Frankreich hat seine Luftevakuierungen abgeschlossen. Die Koordinierung der Flugbewegungen übernimmt nun Deutschland von Frankreich. Was dazu gehört ist nicht ganz klar. Frankreich hatte sehr frühzeitig starke Sicherungskräfte vor Ort.
Deutschland hat neben Deutschen auch eine Vielzahl von Bürgern anderer Länder evakuiert. Ca 400 aus ca.20 Ländern.
Wie die internationale Kooperation organisiert wurde ist noch nicht ganz klar. Es zeichnet sich eine Führungsrolle der USA ab, diesmal mit weniger militärischen Kräften vor Ort, sondern durch starkes Agieren im Hintergrund. Absprachen werden binational getroffen, insbesondere mit den Nationen, welche Staatsbürger evakuierten. United States Africa Command spielte für den Operationsraum eine Schlüsselrolle.
weitere spannende Hintergründe zum Einsatz gibt es bei SuT online
„MilEvakOp im Sudan – Bundeswehr veröffentlicht Details zum Einsatzverband“
Diesmal stellt wohl das Fallschirmjägerregiment 26 die Einsatzkräfte (in Afghanistan war es das Fallschirmjägerregiment 31)…
außerdem hat man wohl noch robustere Mittel (Wiesel 1 MK + MELLS (Feuerunterstützung) + Mungo leicht gepanzerte Transportfahrzeuge) nach Jordanien verlegt… um auf alles vorbereitet zu sein
@Closius
Es gibt weltweit rund zwanzig Kriege und andere militärische Konflikte. Sollen wir, wie die USA, rund um den Globus Stützpunkte unterhalten?
Ich freue mich jedenfalls darüber, zu lesen, dass bei der Bundeswehr auch mal was funktioniert. Auch die Kooperation mit den Partnern funktioniert offenbar auch problemlos.
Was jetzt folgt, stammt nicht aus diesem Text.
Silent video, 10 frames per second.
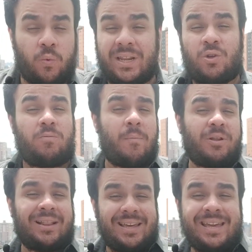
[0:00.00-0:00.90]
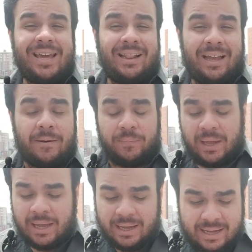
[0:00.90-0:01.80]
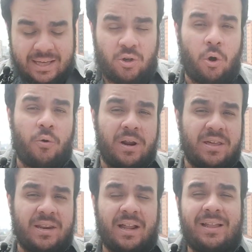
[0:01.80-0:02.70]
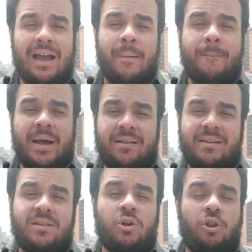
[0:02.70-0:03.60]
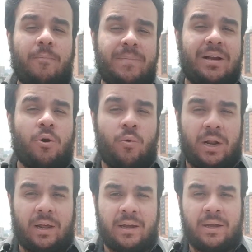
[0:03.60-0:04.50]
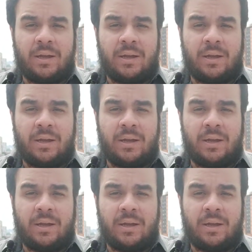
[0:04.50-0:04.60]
We need to remember that ELN is originally a Marxist Colombian guerrilla,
Was den Sudan anbetrifft, so wird dieses Land wohl leider ein Hotspot bleiben.
@closius
das heißt die BW sollte an jedem Ort der Welt ein Schiff stationieren für den Fall, dass man zeitnah irgendwo eine EvakOp machen muss? Das ist ein sehr ambitioniertes Ziel. Auch nur im das nördliche Afrika abzudecken wird man ein paar zusätzliche Schiffe brauchen.
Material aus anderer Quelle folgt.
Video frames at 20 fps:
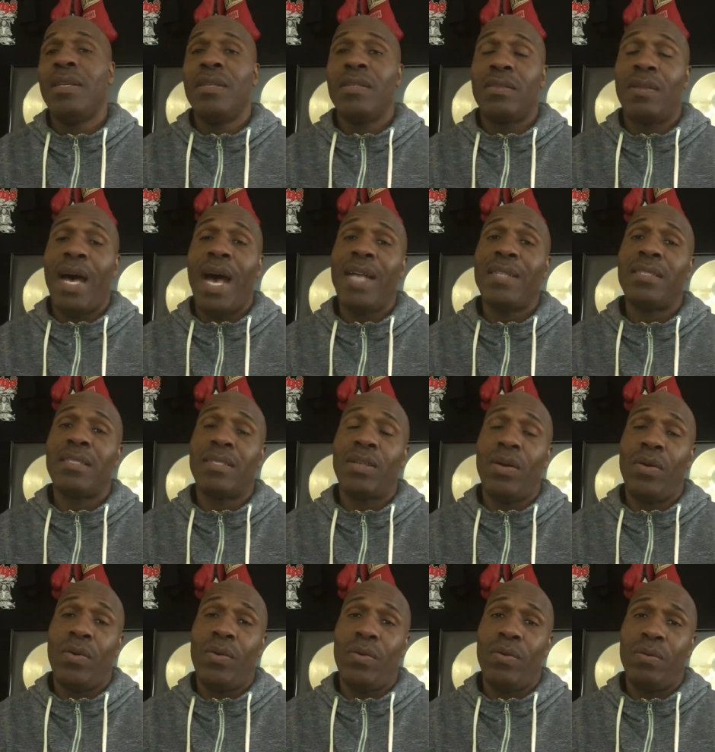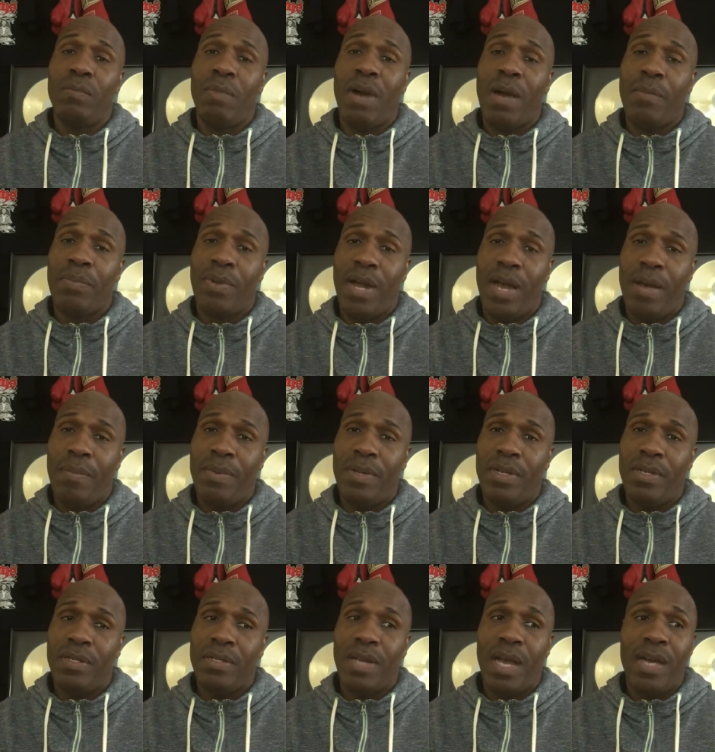So I sold my
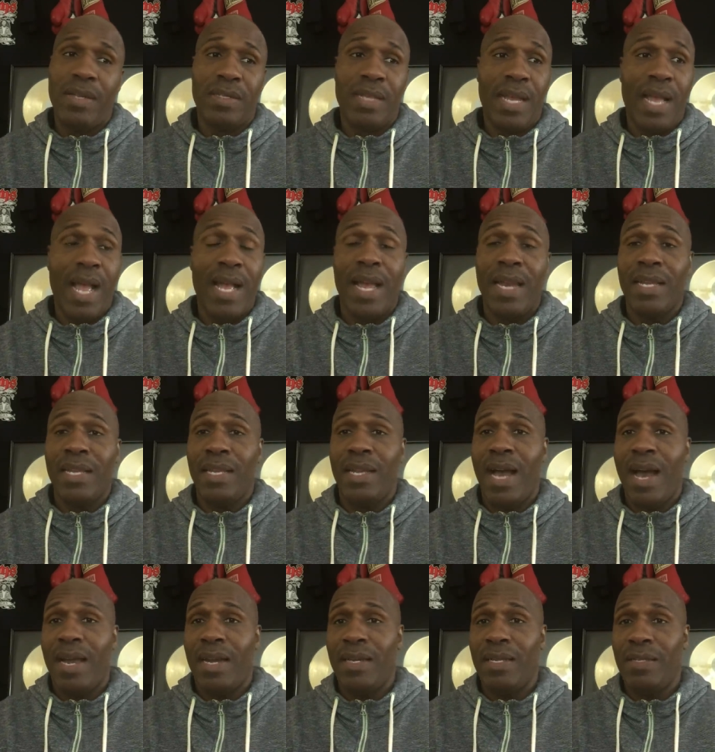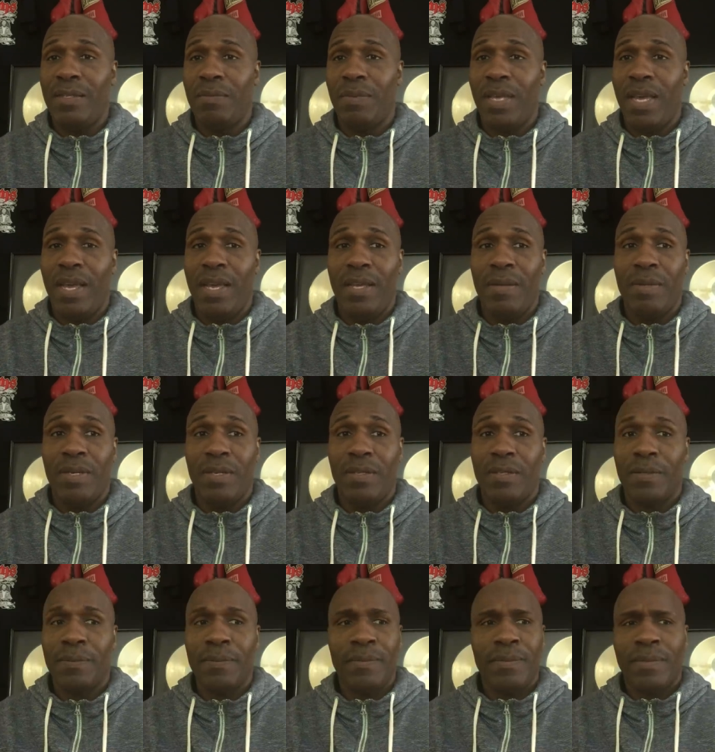properties. I was like, I got to get out of this game
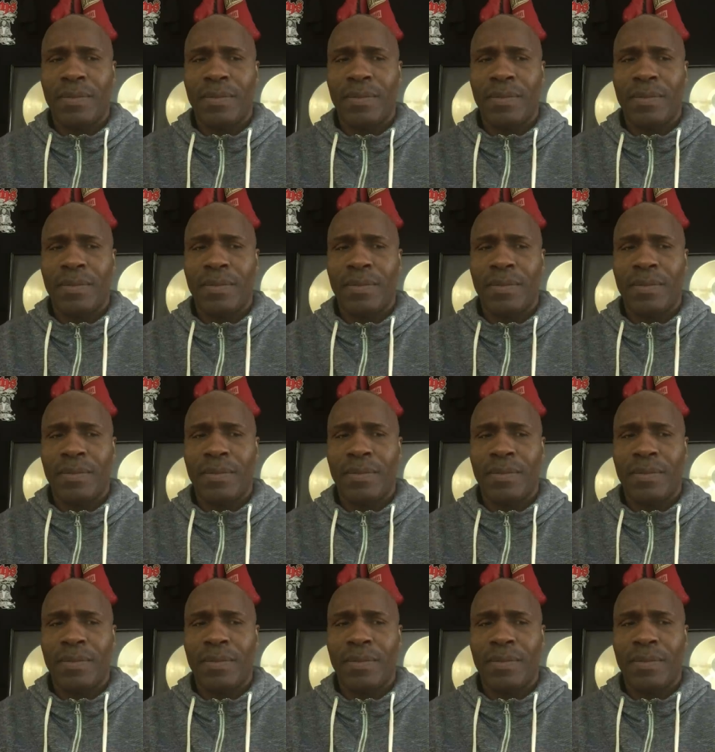because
Aber man kann immer was zu meckern finden. Jetzt läuft da offensichtlich eine EvakOp in einem sehr volatilen Umfeld und offensichtlich läuft die gar nicht so schlecht. Von daher herzliches Danke an alle Betiligten und kommt gut heim!
Wir erinnern uns, die Operation Atalata war die Bekämpfung der Piraterie im Golf von Aden. Die Anzahl der Überfälle konnte auf 0 gedrückt werden. Eine dauerhafte Präsenz der Marine dort war nicht mehr notwendig. Was soll an dem Konzept der Bündnisverteidigung falsch sein? Diese Partner sind auch hier im Einsatz gewesen. Warum sollte es Sinn machen, dass die BW außerhalb der NATO Grenzen ihr eigenes Ding macht?
@obibiber
Ausreichend dargestellt bei die materielle Vorsorgedes EinsVbdEvakOp. Interessannt die Bewertung der Führungsverantwortung beim DivKdr DSK.
https://soldat-und-technik.de/2023/04/streitkraefte/34634/milevakop-im-sudan-bundeswehr-veroeffentlicht-details-zum-einsatzverband/
Einen Gegensatz LV/BV zu PSO gibt’s natürlich nicht. Wer LV/BV drauf hat, kann den Rest auch. Die Fähigkeiten bestehen. Allein die Konzentration auf Bündnisverteidigung ermöglicht z.B. den Materialaufwuchs.
[Da viele Spaß dran haben, die immer gleichen Links erneut zu posten: Wenn ihr über ESuT/Soldat und Technik-Artikel debattieren wollt, macht das doch bei denen. T.W.]